Five Basic Tips on How a Penny Stock Listing Make You Rich

There are stock market sites and blogs that tell you how you can earn from just a small cap investment. Of course, anyone who wants to get rich would understandably jump at the opportunity. But getting rich is not a quick scheme and no get-rich-quick books will tell you that it happens overnight. It does not happen overnight. Even if you think you have the most reliable penny stock listing in the world, it still does not guarantee financial wealth.

Many people get the misconception that millionaires, or at least those who are better off got luck. Luck has only a little to do with it. It’s all hard work. There are even people who life a low profile lifestyle but have fat bank accounts. Then there those who claim that they got rich because they have a dependable penny stock listing and they want you to try it.

Don’t get fooled by this hype. Today there are so many opportunists who would do anything to get a piece of your savings. The penny stock market is one of the attractive avenues for them. If you want to get rich from your penny shares, follow these tips:

- Do not spend beyond your means. Always keep in mind that the general rule of thumb is always to buy shares at low price. When the value appreciates and when the time is right, sell it. But do not use up too much of your savings. Just allocate portion of it. A safe margin would ten percent. And spend only for the list that you personally picked and not from those who suggested it to you.

- Learn and master the basic language, the slangs and the major concepts of the trade. Any penny stock listing is useless if you don’t know how to translate them. And to do that, you have to understand the back and front ends. Along that path you will be encountering so many stock market terms that may be alien to you. Terms like the PE ratio, ticker signs, liquidity, etc. Understand them and learn them by heart.

- Have a realistic commitment of your investment money. Your stock list is supposed to showcase the hot stocks to bid. However, the list can change overnight. What is hot today may not be hot tomorrow and that happens all the time. Always double check on which penny stock you think is most likely to expect profit for you.
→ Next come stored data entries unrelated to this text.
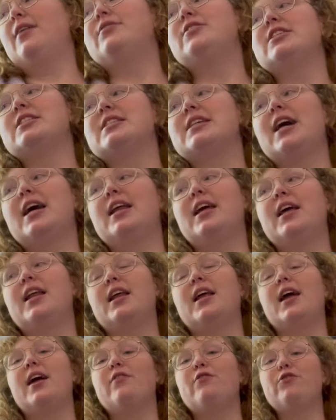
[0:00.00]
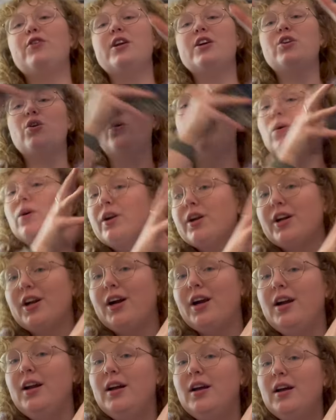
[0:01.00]
decided every
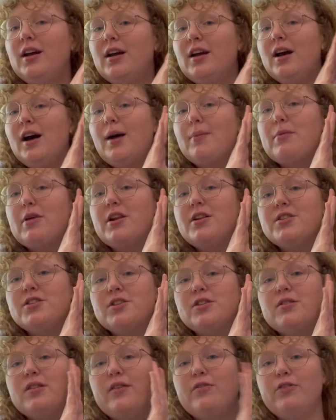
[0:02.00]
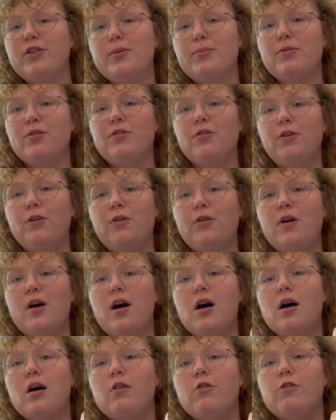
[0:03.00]
quarter i'm gonna do a flip through
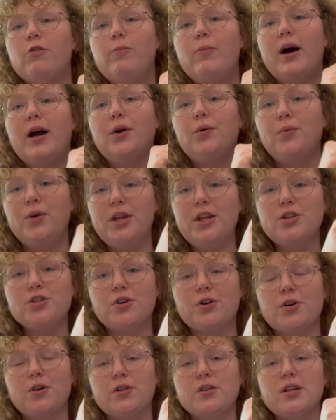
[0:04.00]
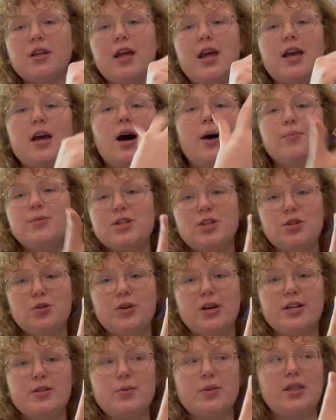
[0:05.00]
of my reading journal to like update you
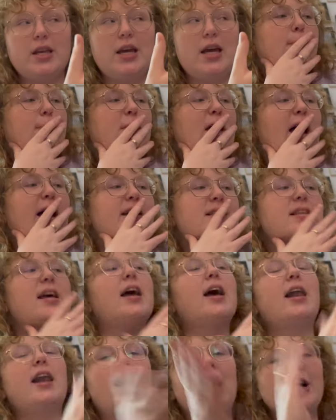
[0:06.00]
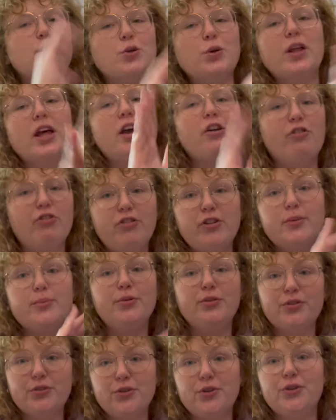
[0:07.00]
guys with it as like an actual like flip
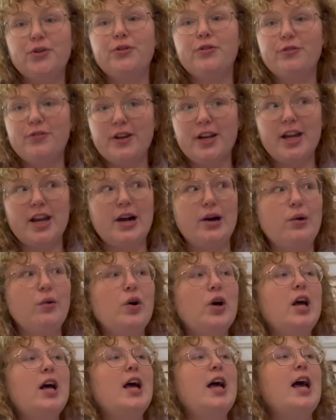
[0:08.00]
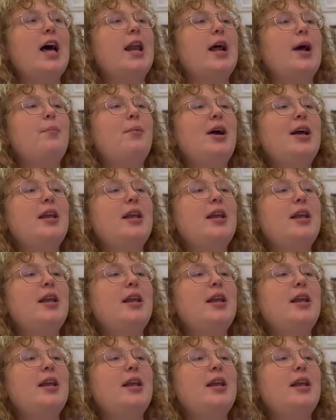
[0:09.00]
through video and i might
- Learn about the trade continually. Your penny stock listing cannot exist alone. It needs partners. Because in this business, the survivors are not the rich, the smart, and the strong. The successful investors are those who keep track of constant changes. These are the stock market trends.
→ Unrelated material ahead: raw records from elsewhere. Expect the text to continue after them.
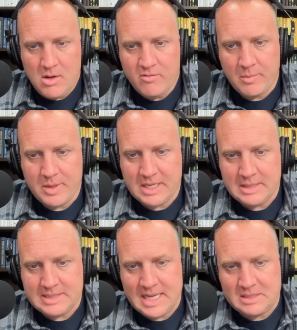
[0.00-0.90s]
from the
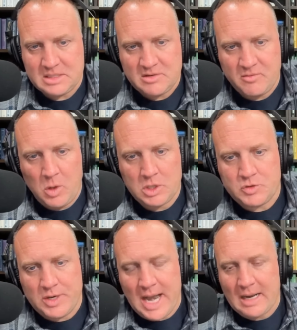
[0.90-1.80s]
consensus of Wall
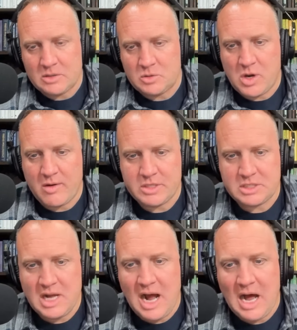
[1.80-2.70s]
Street analysts who cover the
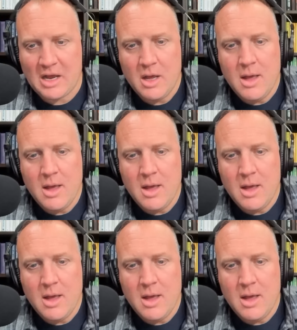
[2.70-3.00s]
stock,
In reality, what makes you rich is not because you have a penny stock listing that guarantees success. What success means is dependent on how much work you are willing to put in your business. The ingredients to success are knowledge, rational analysis, and a roster of facts. If you want to be rich is really all up to you.

About the Author

Know the best penny stock listing to help you in penny stock investing. Understand more.